Неожиданное осознание себя вперемежку с диким возбуждением, от преследовавших меня образов моей обольстительной Красной Шапочки, я приправил изрядным количеством разнокалиберного алкоголя. Я метался по квартире, падая на кровать, разрывая и пачкая простынь, снова и снова не находя выхода своему вожделению, чувствуя, как схожу с ума вновь и вновь прокручивая в голове сон, дополняя его новыми фантазиями. И переходя границу между реальностью и вымыслом, мне казалось я даже слышу его запах: этот нежный запах тёплого топлёного масла, сливочного, смешанного с свежестью душистой земляники. Я погружался в этот запах до тех пор, пока не достигал кульминации, выворачивающей меня наизнанку и не приносящей ни капли удволетворения. И начинал всё сначала.
Когда я увидел дно третьей бутылки, я уже стоял за углом нашей студии.
— Помнишь ли ты этот день, Роджер? Я увидел тебя из-за угла. Ты стоял на крыльце, уткнувшись в какой-то лист бумаги…
Мне тогда казалось, что плечи Роджа дрожат от холода. Он как-то жёстко сжимал зубами сигарету, выпускал дым, не вынимая её изо рта. Его глаза слезились от ветра, он вытирал их своим длинным рукавом.
— Привет, куколка! — я навалился на него, наскакивая сбоку. Роджер вздрогнул, резко опуская вниз свою лохматую голову и, нацепив очки, продемонстрировал мне свой напряженный оскал.
— Салют, чудовище! Какими судьбами?
— Я приболел, Родж, — шепнул я.
— Я чувствую, — Роджер помахал рукой перед носом.
— Что там у тебя? — я выхватил листок.
— «Обожги меня огнём в ночи»… — я запнулся, потому что воздух внезапно исчез, — Детка, да ты, оказывается, горячая штучка… — эти строки были настолько волнительны, что меня вновь захлестнули ощущения, пережитые во сне: молочный атлас раздвинутых узких бедер плавился под жестким напором моих рваных движений. Я горел и растекался воском.
— Это не моё, — выплюнул обкусанную сигарету Роджер.
— Это…
— Дики.
Моё сердце беспощадно рвануло из грудной клетки.

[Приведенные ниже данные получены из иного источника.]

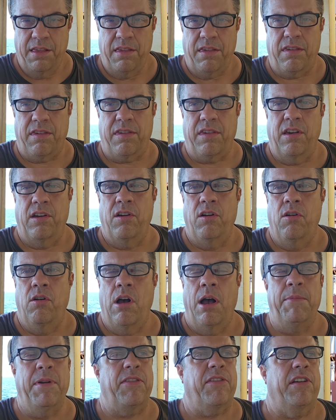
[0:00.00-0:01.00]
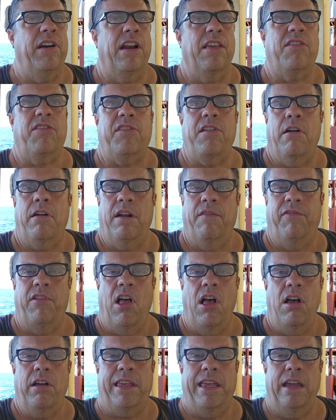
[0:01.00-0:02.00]
So I'm just going to start a
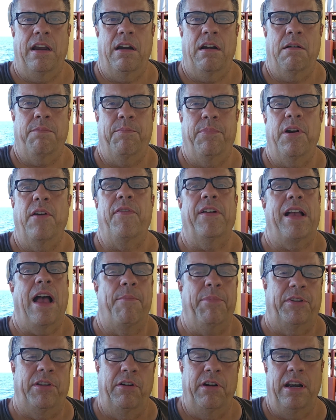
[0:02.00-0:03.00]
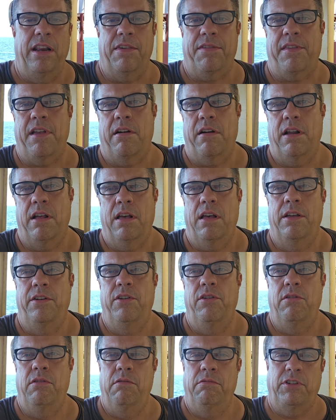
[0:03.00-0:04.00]
vlog here. Perfect opportunity to start a
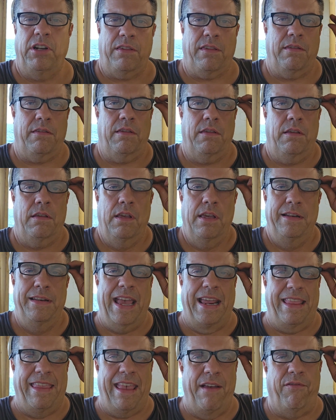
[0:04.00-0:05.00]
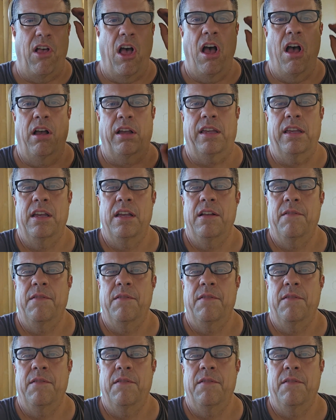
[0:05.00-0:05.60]
new, just day-to-day vlog.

— Дииикии, — я раскатал его имя прямо по своей несдержанной улыбке, — согласись, Родж, в малыше есть огонёк.
Роджер исподлобья сверкнул на меня своими чёрными очками.

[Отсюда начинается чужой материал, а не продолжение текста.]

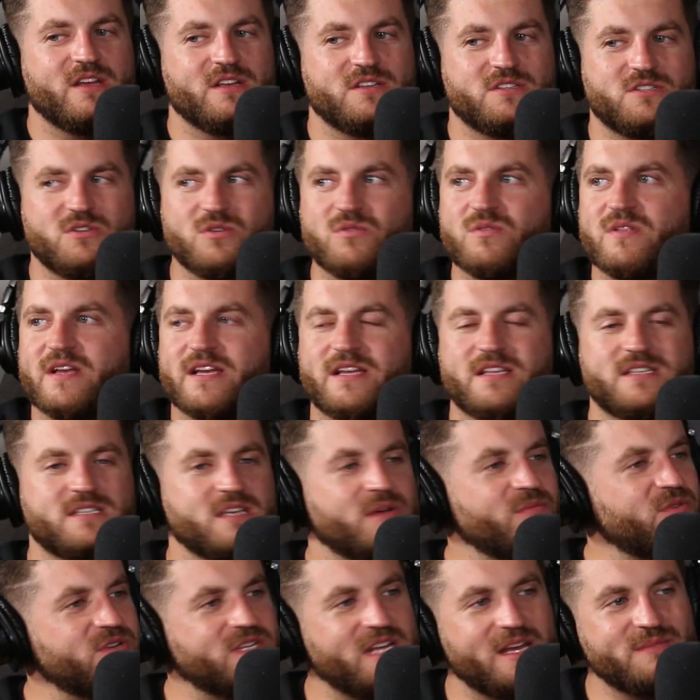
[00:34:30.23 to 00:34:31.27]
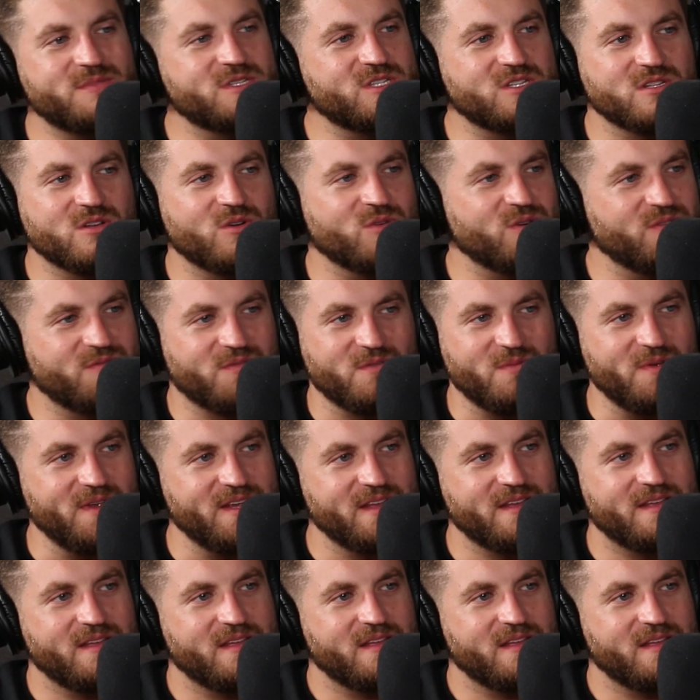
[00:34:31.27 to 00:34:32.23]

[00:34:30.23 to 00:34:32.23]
So like summertime's slower for me.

— Да ладно тебе, дорогой! — я потрепал его по плечу, — Дай ему шанс, — он выхватил у меня из рук лист, — впусти пташку в своё распутное сердечко, — Роджер резко открыл дверь: тёплый воздух, вырвавшись из помещения, обдал меня запахом дикой земляники. Мои мышцы задрожали.

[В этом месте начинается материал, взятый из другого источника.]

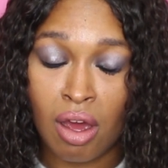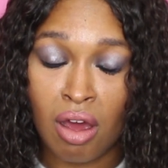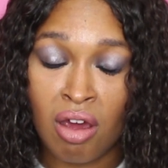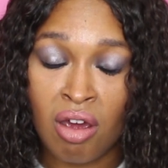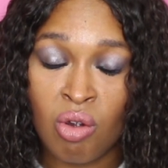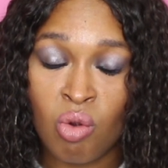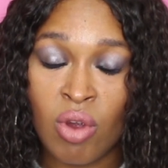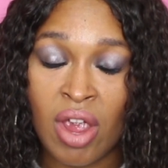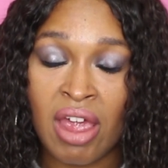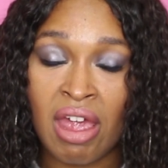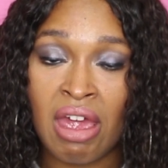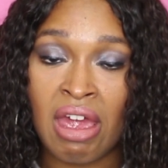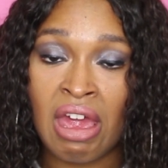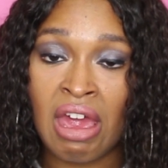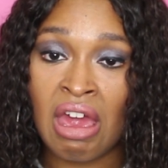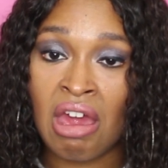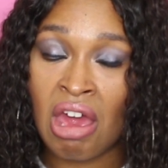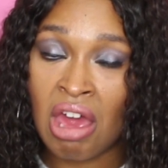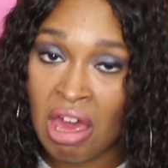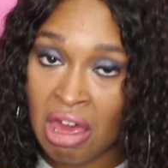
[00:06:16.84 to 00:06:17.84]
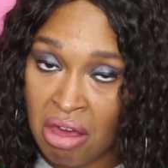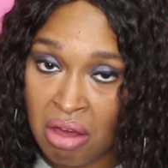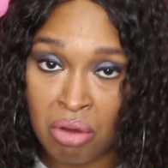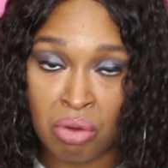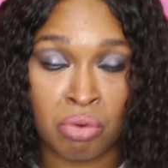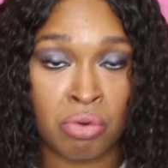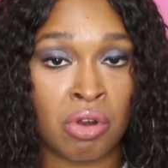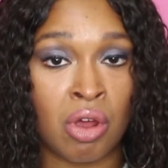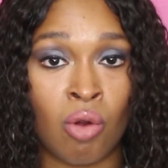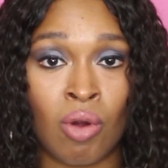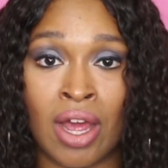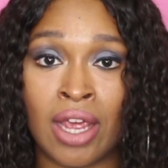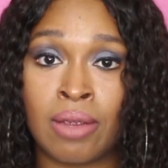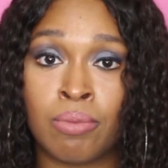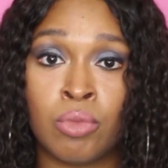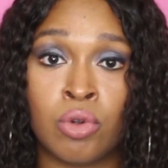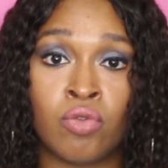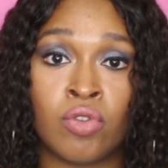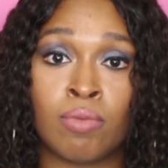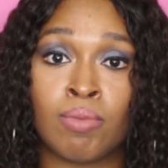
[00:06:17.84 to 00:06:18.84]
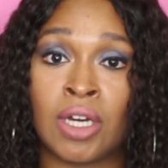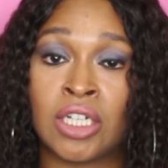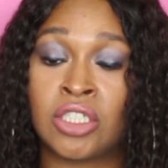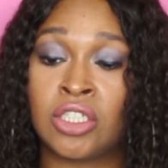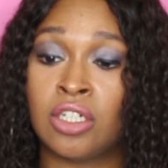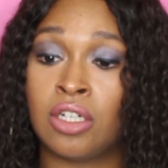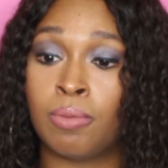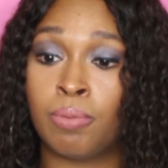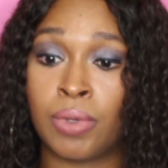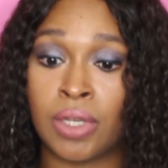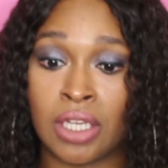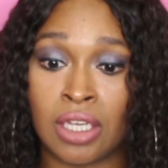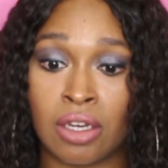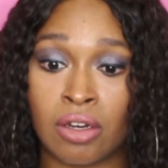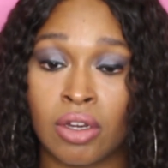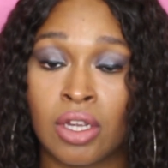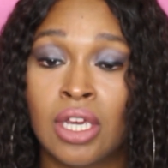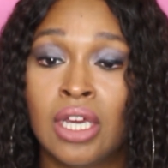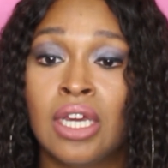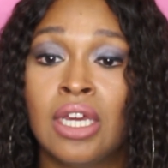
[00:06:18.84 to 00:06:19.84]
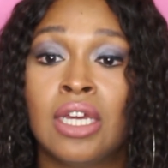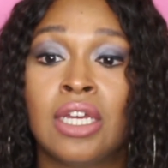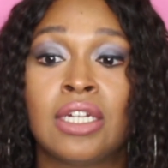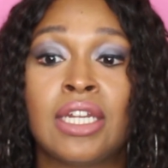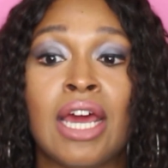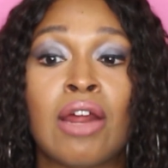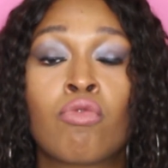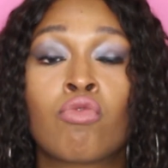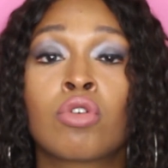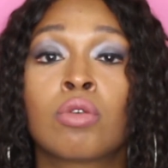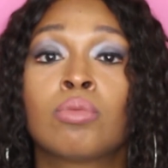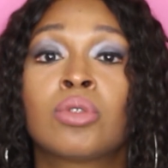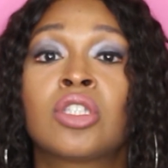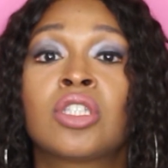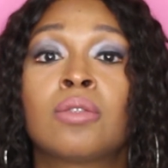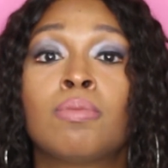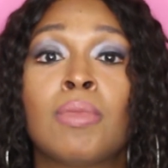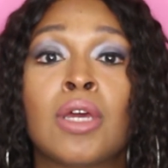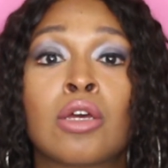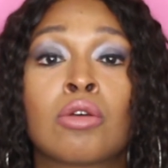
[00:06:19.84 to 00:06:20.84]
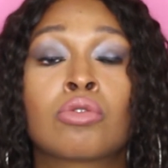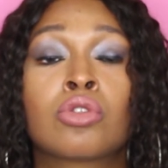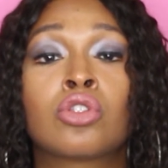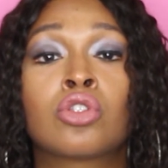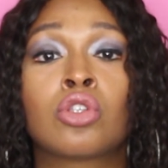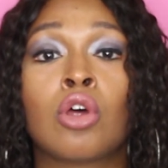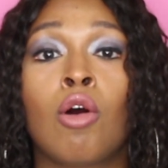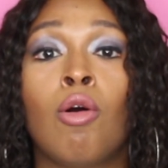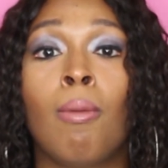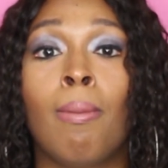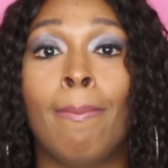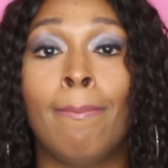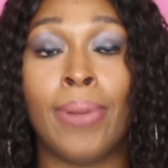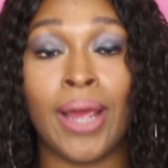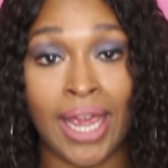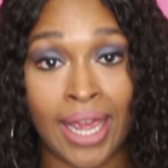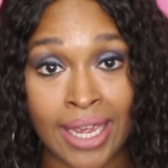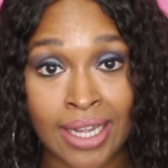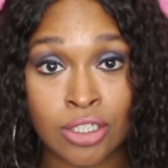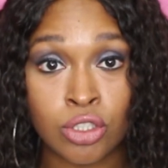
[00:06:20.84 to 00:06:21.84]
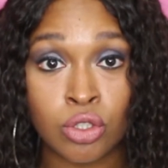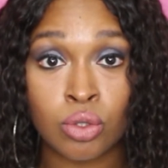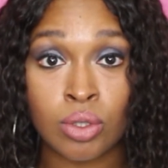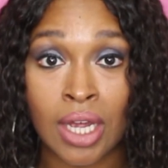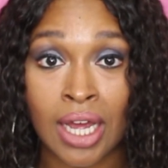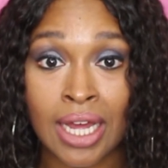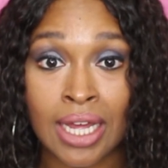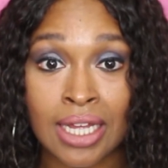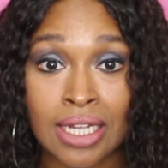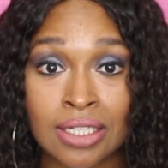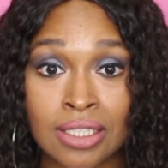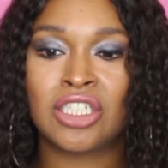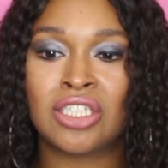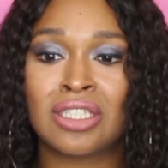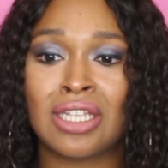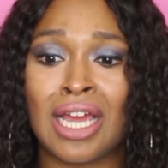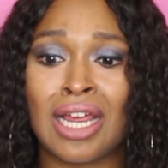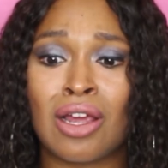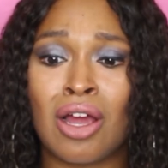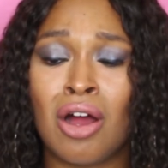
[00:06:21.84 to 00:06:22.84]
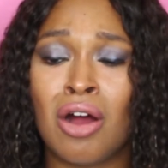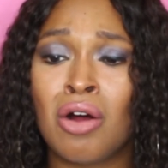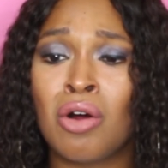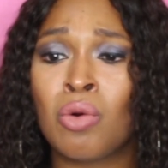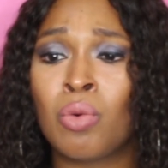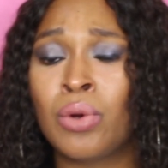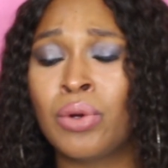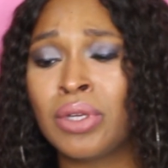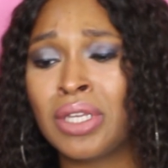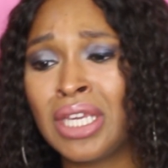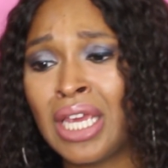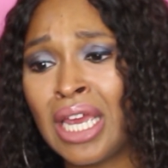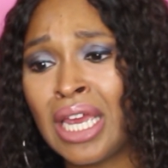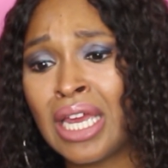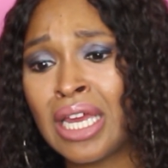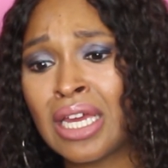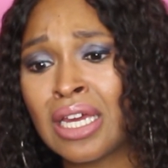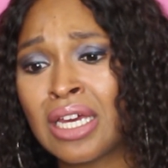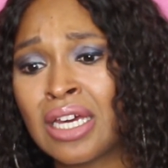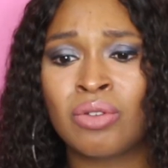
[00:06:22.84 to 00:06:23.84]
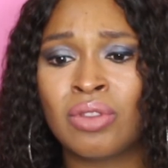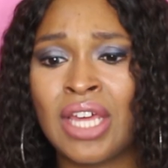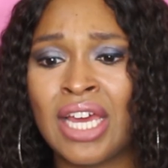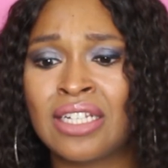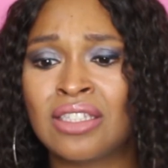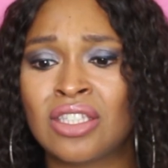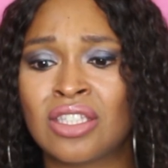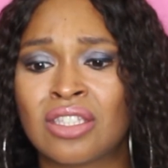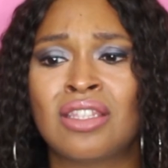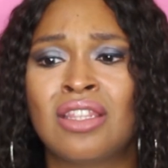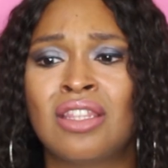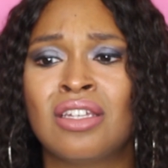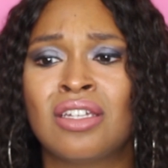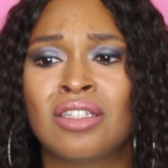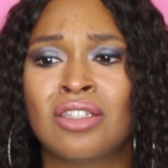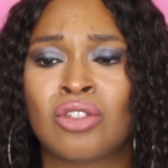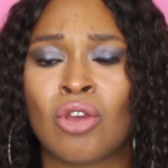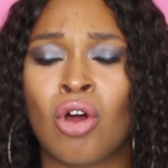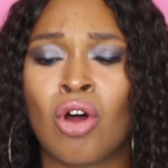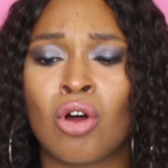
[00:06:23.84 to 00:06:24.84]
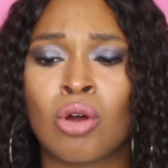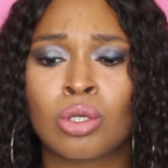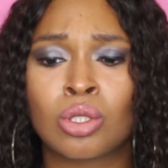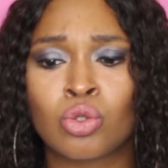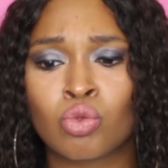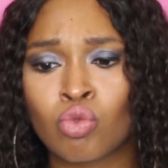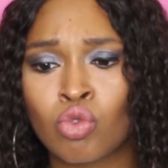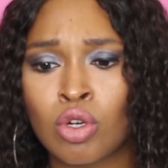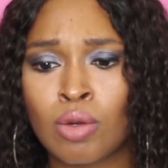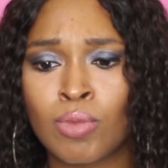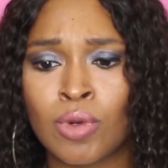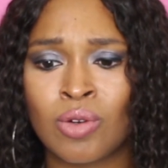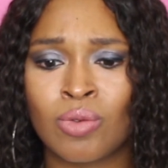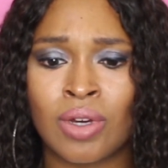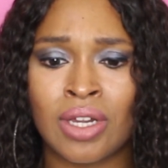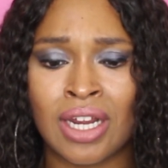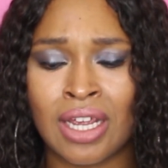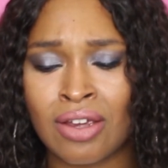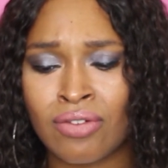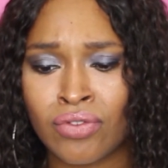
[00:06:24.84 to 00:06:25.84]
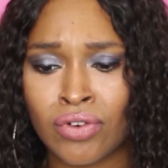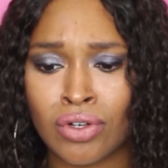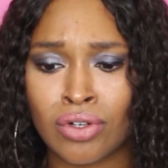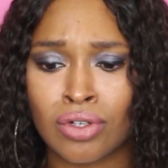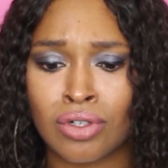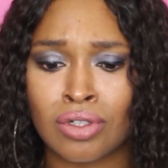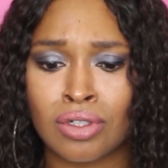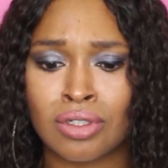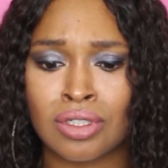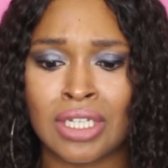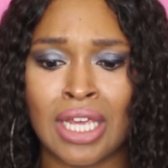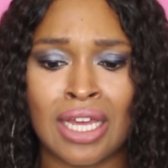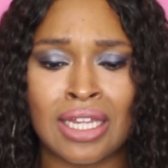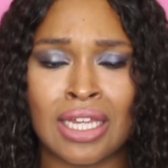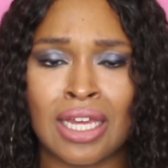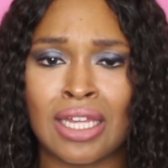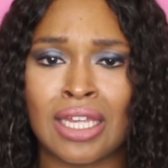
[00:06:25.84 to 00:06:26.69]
oh hell no, I ain't moving my shit up in here. That room smells so bad, you guys. She's like, oh well, yeah, well, that's the dog's room or whatever. Yeah.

— Я, кажется, уже… Ты идёшь? — Роджер кивнул на вход.
— Нет! Нет, Родж, я… — я начал пятиться назад, — я вспомнил, что забыл…там…
Роджер пожал плечами. Дверь захлопнулась.
— Мы в тот день так надрались с Джоном, что я даже не помню, как добрался домой, — Роджер довольно замурлыкал, щурясь на свои воспоминания, — А ты?
— А я…
Я обошёл все пабы в округе, запивая ясную звёздную осень горечью своего осознания и горячим пуншем, закусывая ночным свежим воздухом с запахом прелых листьев. В груди сладко щемило от тоскливой безысходности, которая расширяясь, набухая во мне, уже нежно перебирала клавиши, заставляя звучать каждый мой нерв, заставляя губы беспрестанно подбирать слова. В какой-то момент это стало невыносимым, и я вспомнил про ключ от студии, который сделал, стащив оригинал.
Ввалившись, я ударил по выключателям. Тусклая лампочка загорелась где-то в самом углу помещения. А я со стоном упал на рояль, прижимаясь щекой к клапу и тут же поднимая его, чтобы наконец рассказать всё то, что переполняло меня. Я ударил по клавишам, и она вдруг разлилась ручьём, бегущим с весенней горки, играя солнечными бликами, играя моим голосом:"Пожалуйста, больше не плачь. Неужели ты не видишь?»
Мой голос казался мне чистым, как никогда. Он лишь немного дрожал от непролитых слёз, которые словно хрусталь ударялись о моё горло, заставляя каждую ноту звенеть, зависая в пространстве. Две минуты. Две минуты пронзительного счастья, две минуты стремительного полёта наверх, ввысь… Я уронил лицо в ладони, пытаясь отдышаться, пытаясь унять обезумевшее сердце…
— Почему у тебя такой красивый голос?
Оно вдруг пропустило несколько ударов и начало падать в бесконечность моего онемевшего тела.
Из неосвещённого угла, где стоял ветхий растрепанный диван, из-под красного пледа на меня, не мигая, смотрели два дрожащих серебристых хрусталика.